De l’intérêt du choix du fondement juridique de l’action de l’acquéreur contre le vendeur dans le cadre d’une vente immobilière

Amandine Roglin
Amandine Roglin

Lorsque l’acquéreur découvre que le bien dont il vient de faire l’acquisition présente une anomalie, sur quel fondement engager la responsabilité du vendeur ?

Cour de cassation, civile, Chambre civile 3, 18 janvier 2023, 21-22.543, Publié au bulletin

I –

Une société a vendu à un couple de particuliers un corps de bâtiment à réhabiliter en maison d’habitation.

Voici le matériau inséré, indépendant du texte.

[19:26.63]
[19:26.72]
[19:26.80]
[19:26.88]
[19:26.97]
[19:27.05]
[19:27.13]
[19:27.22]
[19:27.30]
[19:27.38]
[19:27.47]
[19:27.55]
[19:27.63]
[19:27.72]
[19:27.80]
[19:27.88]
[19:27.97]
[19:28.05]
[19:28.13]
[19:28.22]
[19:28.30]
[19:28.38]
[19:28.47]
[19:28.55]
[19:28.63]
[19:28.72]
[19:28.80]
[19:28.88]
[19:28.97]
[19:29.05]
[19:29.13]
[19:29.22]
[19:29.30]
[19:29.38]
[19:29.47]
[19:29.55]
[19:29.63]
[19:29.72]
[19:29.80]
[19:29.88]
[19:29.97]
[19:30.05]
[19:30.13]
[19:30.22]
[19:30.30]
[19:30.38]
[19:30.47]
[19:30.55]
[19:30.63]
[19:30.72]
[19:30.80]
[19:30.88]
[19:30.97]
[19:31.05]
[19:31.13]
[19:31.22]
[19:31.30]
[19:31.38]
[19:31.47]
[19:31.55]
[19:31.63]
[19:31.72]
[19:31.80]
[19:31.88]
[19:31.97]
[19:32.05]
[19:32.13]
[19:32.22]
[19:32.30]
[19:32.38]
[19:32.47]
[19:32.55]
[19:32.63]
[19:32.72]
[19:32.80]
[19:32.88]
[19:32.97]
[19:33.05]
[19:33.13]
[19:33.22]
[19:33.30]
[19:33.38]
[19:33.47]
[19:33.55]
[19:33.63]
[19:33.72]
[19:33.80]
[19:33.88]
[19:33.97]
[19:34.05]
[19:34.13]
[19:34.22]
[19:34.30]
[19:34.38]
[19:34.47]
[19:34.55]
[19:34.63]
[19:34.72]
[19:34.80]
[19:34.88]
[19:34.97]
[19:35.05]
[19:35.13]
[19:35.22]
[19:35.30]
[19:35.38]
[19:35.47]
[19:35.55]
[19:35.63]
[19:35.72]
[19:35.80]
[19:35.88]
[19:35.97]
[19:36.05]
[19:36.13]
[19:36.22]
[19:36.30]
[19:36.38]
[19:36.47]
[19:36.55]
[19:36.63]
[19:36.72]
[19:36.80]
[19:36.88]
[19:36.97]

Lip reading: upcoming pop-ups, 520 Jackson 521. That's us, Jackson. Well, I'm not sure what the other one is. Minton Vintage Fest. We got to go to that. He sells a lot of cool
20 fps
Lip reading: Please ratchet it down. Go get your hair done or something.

Les acquéreurs ont découvert que la charpente était infestée de parasites, en l’occurrence de vrillettes, et ont assigné leur vendeur en indemnisation de leur préjudice sur le fondement de l’obligation de délivrance.

II –

Lorsque des difficultés apparaissent après une vente immobilière, l’acquéreur peut rechercher la responsabilité de son vendeur sur deux fondements juridiques :

  • La délivrance conforme : la délivrance consiste pour le vendeur à mettre matériellement la chose vendue à la disposition de l’acheteur afin qu’il puisse en prendre livraison et en jouir à son gré.
  • La garantie des vices cachés : Un vice caché est un défaut d’une chose tel qu’il la rend impropre à l’usage auquel elle est destinée, ou qui diminue tellement cet usage que l’acquéreur ne l’aurait pas achetée ou l’aurait achetée à moindre prix s’il en avait eu connaissance.

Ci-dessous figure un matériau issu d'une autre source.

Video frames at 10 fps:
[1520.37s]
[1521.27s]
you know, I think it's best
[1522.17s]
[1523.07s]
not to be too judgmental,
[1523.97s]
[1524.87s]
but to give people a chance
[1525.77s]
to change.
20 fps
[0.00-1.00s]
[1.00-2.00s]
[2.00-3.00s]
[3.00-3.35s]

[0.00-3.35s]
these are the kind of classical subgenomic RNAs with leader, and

La distinction entre le défaut de non-conformité et le vice caché est généralement faite, non selon un critère « chronologique », mais selon un critère « individualiste » : le vice caché suppose que la chose livrée soit, d’une part, matériellement conforme à la commande mais, d’autre part, atteinte d’un défaut qui la rend impropre à sa destination normale, alors que la non-conformité implique que la chose livrée soit sans vice tout en étant matériellement différente de la commande eu égard à ses spécifications précises.

L’acquéreur doit donc choisir entre délivrance conforme et vices cachés. Ce choix est crucial puisque sa demande pourrait être rejetée si le juge considère sa demande mal fondée.

III –

En l’espèce, les acquéreurs sont déboutés de leur demande en appel, la Cour ayant constaté que l’infestation parasitaire avait détruit les pièces principales de charpente et du solivage entraînant un risque d’effondrement et ainsi retenu qu’elle ne pouvait constituer qu’un vice caché de la chose vendue.

Les acquéreurs forment un pourvoi en cassation.

Au soutien de leurs prétentions, les acquéreurs soutenaient que, dans la mesure où l’immeuble était destiné à l’habitation, il devait avoir un toit de sorte qu’il appartenait à la Cour de rechercher si le bâtiment vendu était susceptible d’être réhabilité pour être habité.

La Cour de cassation a rejeté le pourvoi, approuvant la motivation de la Cour d’appel et considérant que l’infestation parasitaire ayant engendré un risque d’effondrement devait être analysée comme un vice caché.

IV –

Les juges ont ainsi considéré que le défaut était tel qu’il rendait le bien impropre à son usage normal.

Les juges ont par ailleurs noté que ce défaut était antérieur à la vente.

Dans ces conditions, la garantie des vices cachés était l’unique fondement possible pour obtenir réparation.

Cet arrêt s’inscrit dans une jurisprudence constante de la Cour de cassation (Cass.3ème Civ, 15 mars 2000, n°97-19.959), le cumul des actions n’étant pas permis.